En aquel tiempo admiraba a Ronald Reagan y había puesto un retrato suyo en su estantería favorita. Su pasado ya quedaba tan lejano, que incluso en 1995 publicó un opúsculo con sus memorias, donde recordaba su entrada en el Ejército alemán, pero silenciaba sus lazos con las SS. En este juego de olvidos, en 2002 viajó a su pueblo natal en Ucrania y financió con su esposa un monumento a los caídos por el nazismo.
Para sus vecinos era una pequeña institución. Un tipo más bien aburrido que sólo hablaba de Dios y de la Patria, pero que había dado todo por esa comunidad de casitas de madera y emigrantes del Europa del Este. “No reconozco a Mike en la persona que usted dice que es, no me lo creo. Y ahora váyase”, dice su vecino de puerta.
Anciano, su vida se dirigía a un dulce ocaso cuando repentinamente volvió a sus inicios. Su nombre figuraba en una lista de la 14ª División de las SS y él mismo en sus memorias reconocía que había pertenecido a la Legión de Autodefensa Ucrania.
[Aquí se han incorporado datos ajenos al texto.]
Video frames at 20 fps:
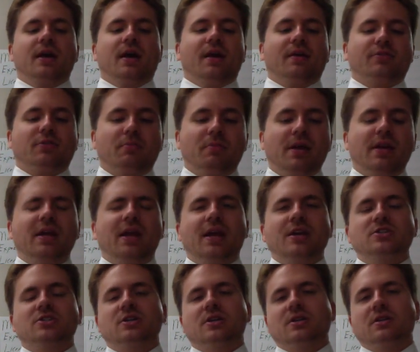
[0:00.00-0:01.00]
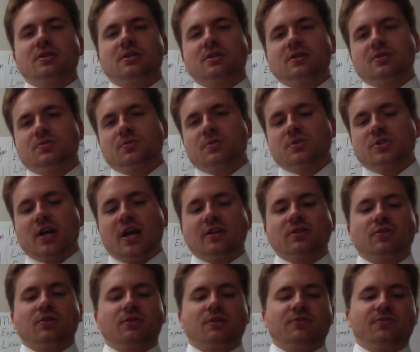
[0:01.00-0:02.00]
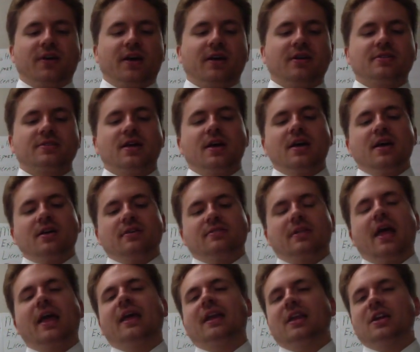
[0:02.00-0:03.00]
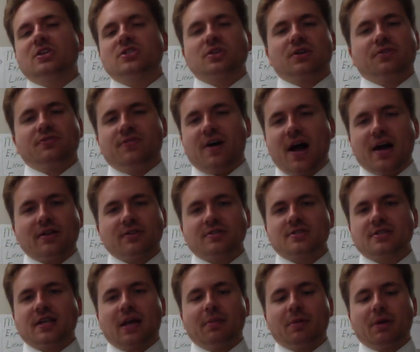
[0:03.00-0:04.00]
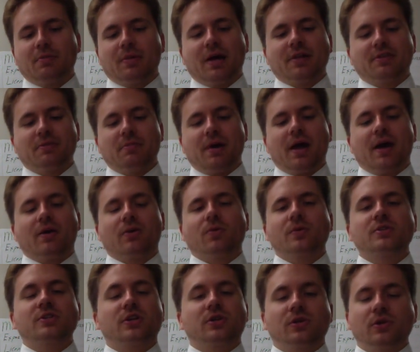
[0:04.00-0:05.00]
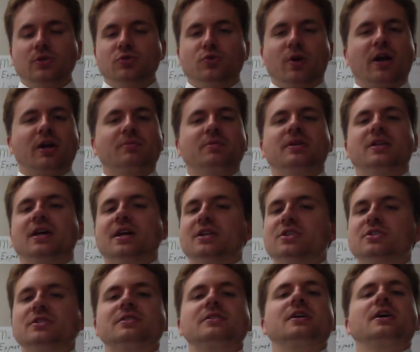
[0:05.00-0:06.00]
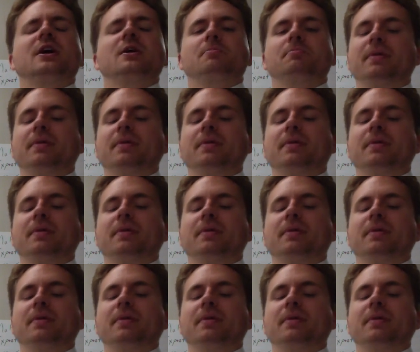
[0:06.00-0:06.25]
And if the mediation is rejected or it fails, they can issue a final statement about the matter, which includes recommendations.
Un especialista británico ató cabos y hace tres años una investigación de AP hizo público el vinculo entre la bestia de Chlaniów y el nonagenario. “Mató civiles y hay indicios que apuntan a que pudo participar en la represión del levantamiento del gueto de Varsovia”, recuerda David Rising, cuyas pesquisas dieron con el viejo carpintero.
El estallido convulsionó a la pequeña comunidad ucrania de Minnesota. Pero fue mucho más allá. La fiscalía alemana tanteó su procesamiento, aunque por la edad y su estado de salud acabó dando marcha atrás. El caso quedó en el limbo hasta que esta semana se le ha identificado por completo y un juez polaco ha ordenado su arresto. El siguiente paso será su extradición. Los parientes de Karkoc se resisten y alegan su incapacidad mental. “Pues si está enfermo, que lo revisen médicos independientes. No vale con que lo diga la familia. No hay la menor duda de quién es, y lo que es peor, aún quedan más como él”, afirma el cazanazis Zuroff.
La justicia se ha puesto en marcha. En Polonia aún sobrevive una testigo del horror de Chlaniów. Una anciana de 92 años a la que quemaron su casa y mataron familiares. En Minneápolis, la ciudad del cielo azul cuchillo, ha sido localizado el hombre que supuestamente ordenó la aniquilación. La hora del juicio ha llegado. El Lobo ya no tiene donde huir. Por delante sólo le queda su pasado.